« Pour vous enseigner utilement, il faut que je me sois fait de vous, d’abord, une idée approximative. Si je m’adresse à un inconnu, comment m’y prendrai-je quand je voudrai lui enseigner quelque chose ? Comment saurai-je corriger une composition dont l’auteur m’est absolument étranger ? Je suis professeur, je ne suis pas sorcier ! d’ailleurs, je compte sur vous pour me faciliter la tâche : lorsque vous n’aurez pas bien saisi ma pensée, lorsqu’elle vous semblera obscure ou même injuste (ça peut m’arriver comme à un autre), ne vous gênez pas, venez me trouver en sortant de classe et priez-moi de mieux m’expliquer… C’est entendu, n’est-ce pas ?
« Il serait insensé de ma part de vouloir bien connaître mes quarante-sept élèves, mais, pourvu que chacun d’eux y mette du sien, je vous assure que nous pourrons avoir d’excellents rapports et même assez agréables. Je m’en féliciterai autant que vous. S’il est assommant de faire la classe à quarante-sept figures de bois, par contre on s’intéresse vite au commerce de quarante-sept personnes vivantes qui se donnent la peine, non seulement de travailler, mais aussi de collaborer avec leur maître… Et maintenant, comme je vous l’ai dit, causons… »

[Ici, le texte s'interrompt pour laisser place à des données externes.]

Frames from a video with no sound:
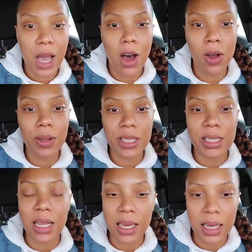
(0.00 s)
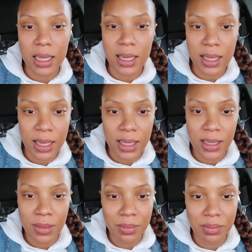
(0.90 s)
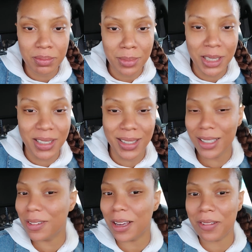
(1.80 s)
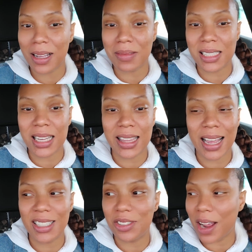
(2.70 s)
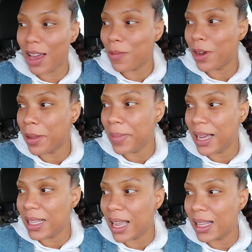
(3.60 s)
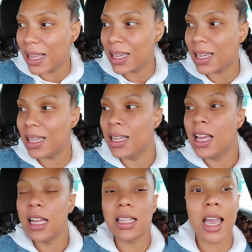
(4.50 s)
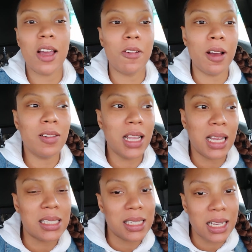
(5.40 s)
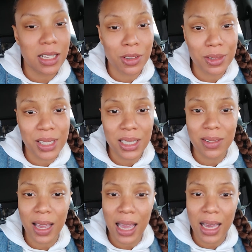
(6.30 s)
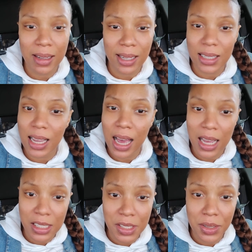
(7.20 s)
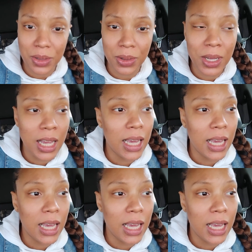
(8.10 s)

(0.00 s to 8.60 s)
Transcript: oldest nigga in the club. You get what I'm saying? Like, Drake want to be that nigga, that grown ass nigga who still hang out at the high school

On se réservait, on attendait la suite. Au lieu de cette légère rumeur qui accompagne d’ordinaire la première classe d’un professeur nouveau, il régnait un silence merveilleux, un silence magique… M. Lequin était-il donc sorcier, quoi qu’il en dît ?
Seul le pauvre Saltier, trop fortement dérangé dans ses habitudes, ne put pas se tenir. Il se pencha à mon oreille et d’une voix tremblante, mal exercée aux communications secrètes, balbutia ces paroles définitives :
« Celui-là n’est pas sérieux ! »
« Je voudrais savoir, dit M. Lequin, quel fut l’emploi de vos vacances. Je n’entends pas les quelques devoirs que vous avez pu faire, mais vos lectures, vos promenades, enfin ce que vous trouviez à ces vacances d’amusant et de nouveau. Voyons… Vous teniez, il me semble, la tête de la classe, Saltier ; vous aviez donc travaillé et ces deux mois de repos ont dû vous paraître bienvenus. A quoi furent occupés vos loisirs ? »
Je crus d’abord que Saltier ne soufflerait mot. Simplement il se recueillait :
« J’ai un peu étudié le programme de cette année, Monsieur, et j’ai lu plusieurs livres.
— Lesquels ?
— Ceux du programme de cette année, Monsieur.